Lib.rs website improvements

kornel · March 13, 2024, 1:53am

What's new on //lib.rs/

Social media image previews. Links to crates on lib.rs shared on on Mastodon, Facebook, etc. look fancier now.

The previews are dynamically generated. For compatibility, they must be raster images, so they're PNGs rendered with resvg from SVG templates. Resvg is awesome, but text layout in SVG was such a pain even for the simple 3-4 lines of text. I want to add more info there, so suggestions for data and design are welcome.
Better caching + purging of pages at the CDN. The lag between crate publication and visibility on lib.rs is down from hours to ~15 minutes (I still have work to do to refresh the index more often). Most pages are also compressed with Brotli level 11 to less than 10% of their raw HTML size, and distributed globally. Pages that are pre-cached on the CDN can load so fast the site can feel like an app running locally, and that isn't even a trick-laden serviceworker webapp, just plain JS-less HTML!
I've rewritten automatic keyword guessing. Previously it'd scrape README looking for words that could be keywords (with TF-IDF), but that used to pick unrelated words like "join us on discord" picking "discord" as the crate's keyword.

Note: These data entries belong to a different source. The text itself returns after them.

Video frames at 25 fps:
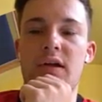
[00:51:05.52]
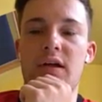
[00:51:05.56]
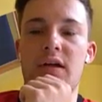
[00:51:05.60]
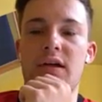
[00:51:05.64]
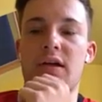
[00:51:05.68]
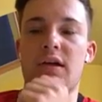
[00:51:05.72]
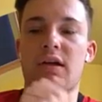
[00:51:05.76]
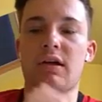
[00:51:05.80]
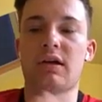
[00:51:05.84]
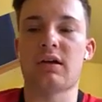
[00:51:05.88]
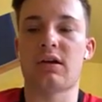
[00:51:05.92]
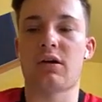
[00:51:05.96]

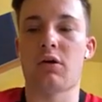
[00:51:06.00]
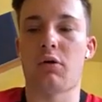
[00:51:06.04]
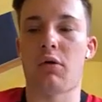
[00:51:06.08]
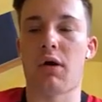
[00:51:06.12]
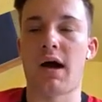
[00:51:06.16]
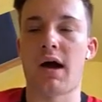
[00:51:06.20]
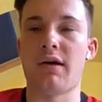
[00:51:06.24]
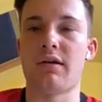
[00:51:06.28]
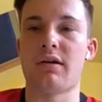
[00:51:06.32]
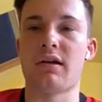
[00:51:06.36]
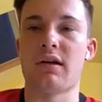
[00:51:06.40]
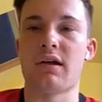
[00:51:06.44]
like
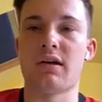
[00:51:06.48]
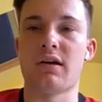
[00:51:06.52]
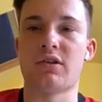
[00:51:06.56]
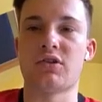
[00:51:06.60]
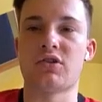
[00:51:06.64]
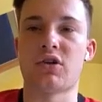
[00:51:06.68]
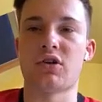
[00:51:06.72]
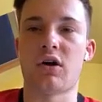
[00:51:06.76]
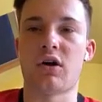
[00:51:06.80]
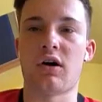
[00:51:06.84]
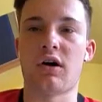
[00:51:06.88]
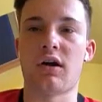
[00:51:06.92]
go out and
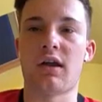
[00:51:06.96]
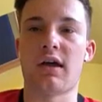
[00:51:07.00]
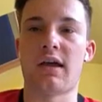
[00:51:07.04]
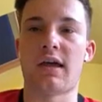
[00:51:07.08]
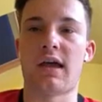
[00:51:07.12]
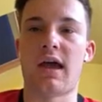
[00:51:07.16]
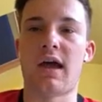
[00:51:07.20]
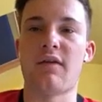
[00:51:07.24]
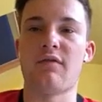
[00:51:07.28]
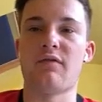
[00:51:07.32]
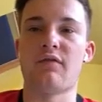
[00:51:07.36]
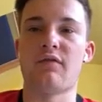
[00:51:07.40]
like try
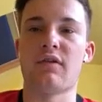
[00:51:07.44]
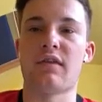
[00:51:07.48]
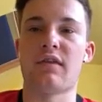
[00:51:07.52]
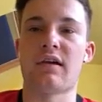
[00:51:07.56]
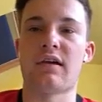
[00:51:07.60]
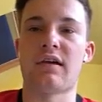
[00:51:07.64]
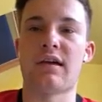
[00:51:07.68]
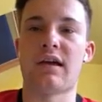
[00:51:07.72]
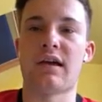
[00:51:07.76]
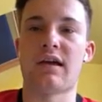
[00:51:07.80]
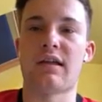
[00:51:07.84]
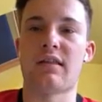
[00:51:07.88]
like
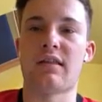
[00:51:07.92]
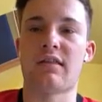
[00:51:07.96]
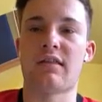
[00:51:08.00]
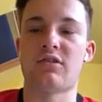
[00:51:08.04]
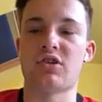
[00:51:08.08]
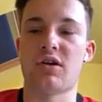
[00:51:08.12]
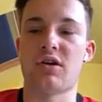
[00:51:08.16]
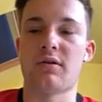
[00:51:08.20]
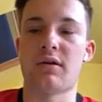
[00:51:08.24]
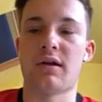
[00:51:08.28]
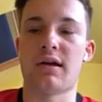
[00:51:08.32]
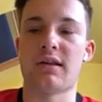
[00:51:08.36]
everything
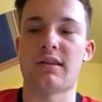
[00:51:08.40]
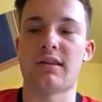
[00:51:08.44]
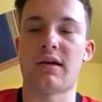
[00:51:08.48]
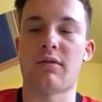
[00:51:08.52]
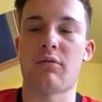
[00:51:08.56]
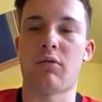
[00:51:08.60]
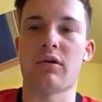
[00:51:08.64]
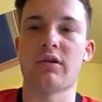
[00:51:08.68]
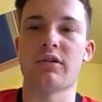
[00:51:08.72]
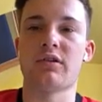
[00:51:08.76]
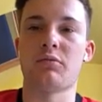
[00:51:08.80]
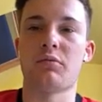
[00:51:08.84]
against Germany. Like
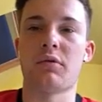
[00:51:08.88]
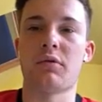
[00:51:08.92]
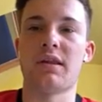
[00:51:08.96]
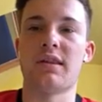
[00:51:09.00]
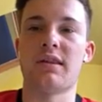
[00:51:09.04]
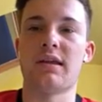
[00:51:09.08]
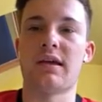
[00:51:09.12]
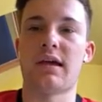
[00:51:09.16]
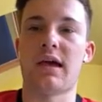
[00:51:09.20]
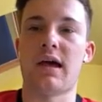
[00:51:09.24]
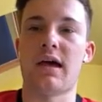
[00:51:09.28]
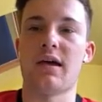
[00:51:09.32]
they want to
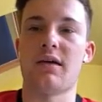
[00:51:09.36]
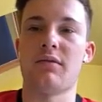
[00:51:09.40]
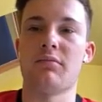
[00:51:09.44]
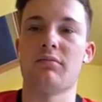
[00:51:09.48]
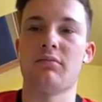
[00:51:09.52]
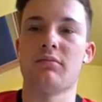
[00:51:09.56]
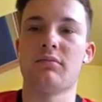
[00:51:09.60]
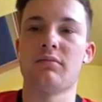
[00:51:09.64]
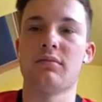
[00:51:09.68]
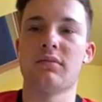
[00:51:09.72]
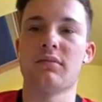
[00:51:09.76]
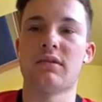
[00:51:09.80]
win the
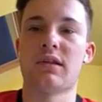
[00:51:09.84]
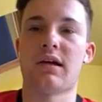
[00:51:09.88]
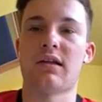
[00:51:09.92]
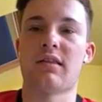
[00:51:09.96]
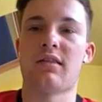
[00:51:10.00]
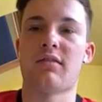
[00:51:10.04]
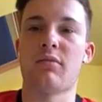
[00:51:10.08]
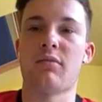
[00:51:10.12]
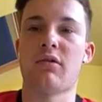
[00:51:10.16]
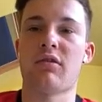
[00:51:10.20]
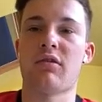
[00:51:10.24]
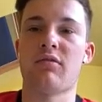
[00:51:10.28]
game.
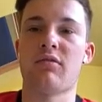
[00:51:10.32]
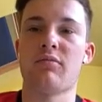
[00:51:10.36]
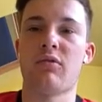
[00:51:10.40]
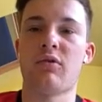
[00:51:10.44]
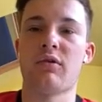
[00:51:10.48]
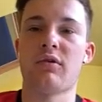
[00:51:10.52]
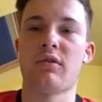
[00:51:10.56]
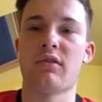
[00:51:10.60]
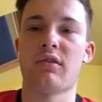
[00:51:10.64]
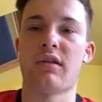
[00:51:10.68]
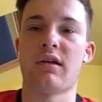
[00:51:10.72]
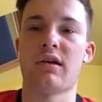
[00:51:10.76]
That's the most
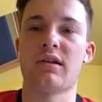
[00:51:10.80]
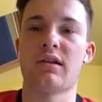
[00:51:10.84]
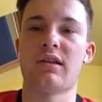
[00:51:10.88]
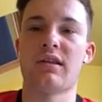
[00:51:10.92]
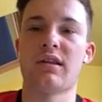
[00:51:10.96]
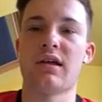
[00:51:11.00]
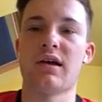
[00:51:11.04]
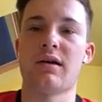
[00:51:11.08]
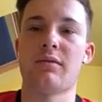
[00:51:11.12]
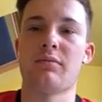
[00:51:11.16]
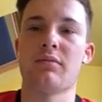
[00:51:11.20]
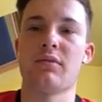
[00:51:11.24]
important thing
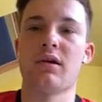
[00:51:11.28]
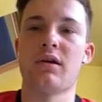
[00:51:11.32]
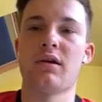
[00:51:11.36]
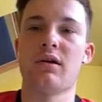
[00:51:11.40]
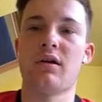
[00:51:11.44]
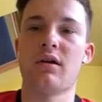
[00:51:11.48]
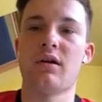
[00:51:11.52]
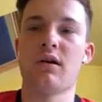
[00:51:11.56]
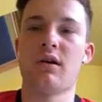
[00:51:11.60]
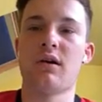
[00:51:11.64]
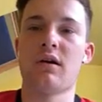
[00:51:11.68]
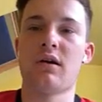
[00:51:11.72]
to them.
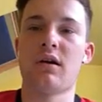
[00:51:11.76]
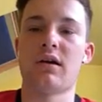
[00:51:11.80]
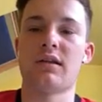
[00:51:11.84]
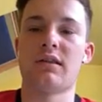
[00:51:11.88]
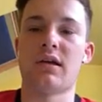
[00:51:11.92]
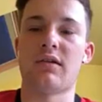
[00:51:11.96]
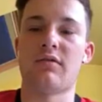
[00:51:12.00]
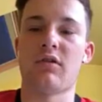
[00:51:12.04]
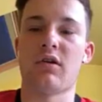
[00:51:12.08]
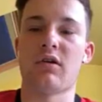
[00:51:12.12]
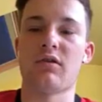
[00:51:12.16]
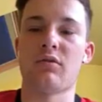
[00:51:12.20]

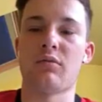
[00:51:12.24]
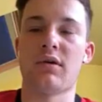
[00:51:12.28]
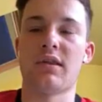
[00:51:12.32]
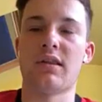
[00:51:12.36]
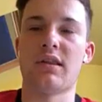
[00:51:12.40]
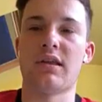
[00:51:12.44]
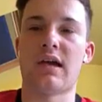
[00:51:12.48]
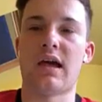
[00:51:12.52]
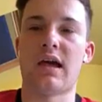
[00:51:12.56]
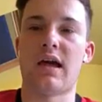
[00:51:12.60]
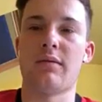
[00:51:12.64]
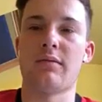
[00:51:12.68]
Like they'd rather
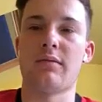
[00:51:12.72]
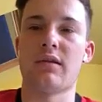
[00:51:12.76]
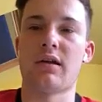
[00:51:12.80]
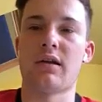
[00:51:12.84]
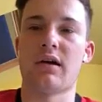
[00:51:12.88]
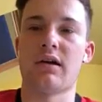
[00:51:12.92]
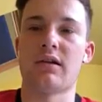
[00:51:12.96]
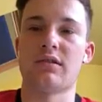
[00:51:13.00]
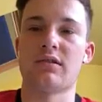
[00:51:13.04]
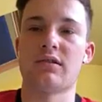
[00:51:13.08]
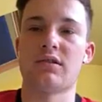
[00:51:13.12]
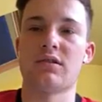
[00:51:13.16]
win the game
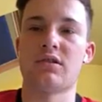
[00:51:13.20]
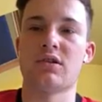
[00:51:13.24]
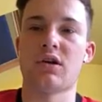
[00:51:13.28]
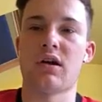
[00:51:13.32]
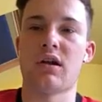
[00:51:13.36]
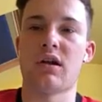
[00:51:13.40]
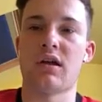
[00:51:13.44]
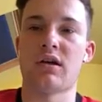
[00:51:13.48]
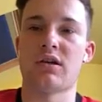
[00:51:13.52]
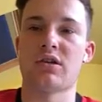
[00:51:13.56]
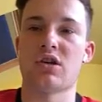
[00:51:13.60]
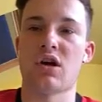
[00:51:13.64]
than like to
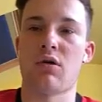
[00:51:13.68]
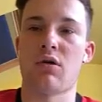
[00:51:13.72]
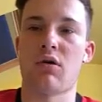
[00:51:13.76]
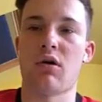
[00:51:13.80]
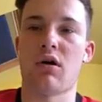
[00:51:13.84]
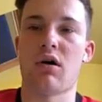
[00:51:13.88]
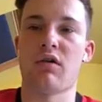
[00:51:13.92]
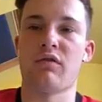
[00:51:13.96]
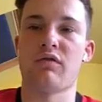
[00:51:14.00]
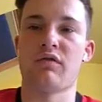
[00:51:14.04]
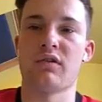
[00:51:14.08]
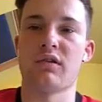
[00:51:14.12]
try and like show
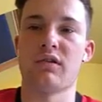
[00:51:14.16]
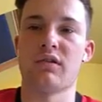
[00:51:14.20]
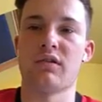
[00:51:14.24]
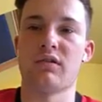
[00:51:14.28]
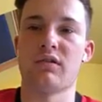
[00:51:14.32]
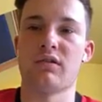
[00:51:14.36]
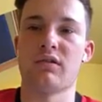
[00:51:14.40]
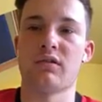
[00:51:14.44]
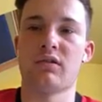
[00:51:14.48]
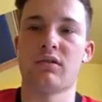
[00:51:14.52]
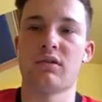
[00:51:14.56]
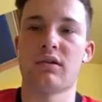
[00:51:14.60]
off
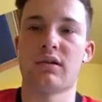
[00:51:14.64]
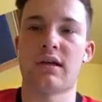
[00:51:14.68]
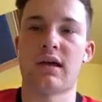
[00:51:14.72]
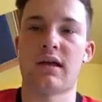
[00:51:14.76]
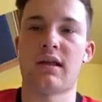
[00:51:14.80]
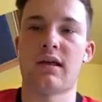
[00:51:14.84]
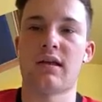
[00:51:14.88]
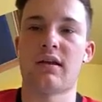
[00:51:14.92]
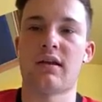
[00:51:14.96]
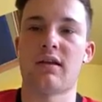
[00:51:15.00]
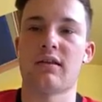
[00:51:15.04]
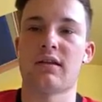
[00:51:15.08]
and
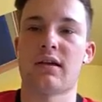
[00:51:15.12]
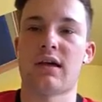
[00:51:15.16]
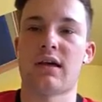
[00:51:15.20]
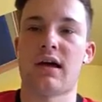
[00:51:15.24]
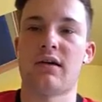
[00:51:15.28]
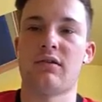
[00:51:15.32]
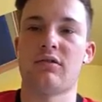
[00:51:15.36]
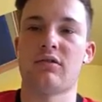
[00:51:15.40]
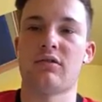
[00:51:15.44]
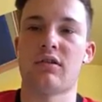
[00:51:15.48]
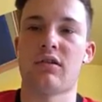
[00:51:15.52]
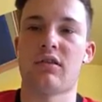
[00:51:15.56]
get hit on the
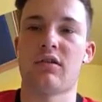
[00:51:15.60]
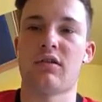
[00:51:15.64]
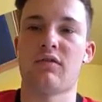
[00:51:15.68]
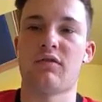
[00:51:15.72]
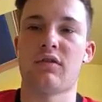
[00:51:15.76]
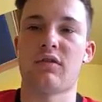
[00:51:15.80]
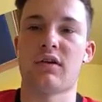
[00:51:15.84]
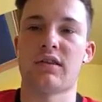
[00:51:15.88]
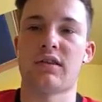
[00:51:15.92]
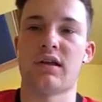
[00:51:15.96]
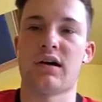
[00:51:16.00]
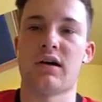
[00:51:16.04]
counter and
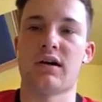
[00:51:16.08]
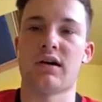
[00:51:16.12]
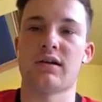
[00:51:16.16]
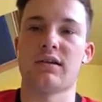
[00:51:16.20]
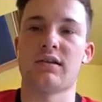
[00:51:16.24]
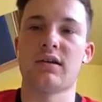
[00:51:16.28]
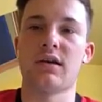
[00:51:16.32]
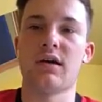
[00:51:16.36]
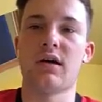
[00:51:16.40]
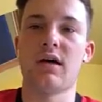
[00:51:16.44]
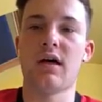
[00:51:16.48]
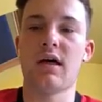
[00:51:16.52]
stuff like
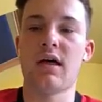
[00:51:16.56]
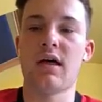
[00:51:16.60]
that.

Now I'm preferring keywords that appear in multiple sources: doc comments, identifiers in the code, the README, and crate and repository metadata. It's also smarter about synonyms and can pick 2-3 compound-word keywords. It's still imperfect, so please give your crates explicit keywords and categories!
Filtering of bot/mirror traffic from download numbers. I'm denoising download numbers and estimating noise floor from oldest, least used versions of crates. It lessens the impact of the recent change to how crates-io counts downloads.
Search ranking improvements. The top few crates are picked using different criteria — some are by relevance, some are by popularity. When words can have multiple meanings, I try to include all of them (e.g. search for "image" gives an image codec, but also docker image and kernel image). I've tuned handling of exact matches: you don't always want an exact match, e.g. there's an abandoned crate named error which may be older than std::error::Error itself.
It's possible to sort category pages by number of downloads or most recently published crates. Personally I don't think they're useful, but it's one of the oldest feature requests.
The /audit subpage notes which crates are available in Debian and guix. That's better than nothing, but unfortunately that alone is not a safety guarantee (as I've been informed by Debian maintainers), so supply chain security remains a tough problem.
Rendering of Markdown is closer to GitHub's rendering. There's a long tail of quirks and tweaks in GitHub's Markdown flavor (e.g. dark theme images), so it may still be imperfect. BTW, proper handling of relative URLs in readmes continues to have mindboggingly complex edge cases of symlinks + relative paths + Cargo fixups + proprietary URL schemes + repos changing layout between releases. Please use absolute URLs in Markdown whenever you can, and don't use parent dirs like readme = "../README" in Cargo.toml.
In addition to stats which versions of Rust are supported by crates, now I have data which versions of Rust people use. The data is scraped from a still-unofficial source, and is likely full of bot and CI build traffic, so take it with a big grain of salt.
I'm retiring libs.rs and crates.rs domains to avoid confusion. They show a big warning now that it's just lib.rs (lib, singular).
I had to do some work on scaling, performance, and memory usage. In the beginning I laughed how easy it is that I can just load all crates into RAM and compute all the data on the fly. That was easy with 5-10K crates. Now there's 140K of them, and I track much more data, so soon I'll have to start using a real database instead of serdeing HashMaps from disk. Also there are so many crates now that rate limiting of GitHub and crates-io APIs are often a bottleneck. At a rate of 1 req/s it takes almost two days to go through all of them, and with several calls per crate, if I cache anything for less than a week, I may exceed request quotas!
I've got a beefier machine for building crates and estimating their MSRV, so now more crates should have a useful range of versions they likely support. Also many crates specify rust-version now, which is super helpful (but remember to keep that version up to date with code changes!)
The new page isn't overwhelmed by daily auto-releasing crates. It prefers more notable updates, based on how big the semver increase was and how long ago previous version has been released.
I've rewritten processing of Cargo.toml [features], which is now a reusable crate. The maintainer dashboard how warns when you forget to use the dep: syntax in features.
See the previous list of what was added last year.
Also shoutout to crates-io team for deleting a ton of namesquatted crates. I see in my logs waves of crates appearing and disappearing, so it's not just that one guy who took a bunch of crates, but an ongoing battle to keep the registry clean.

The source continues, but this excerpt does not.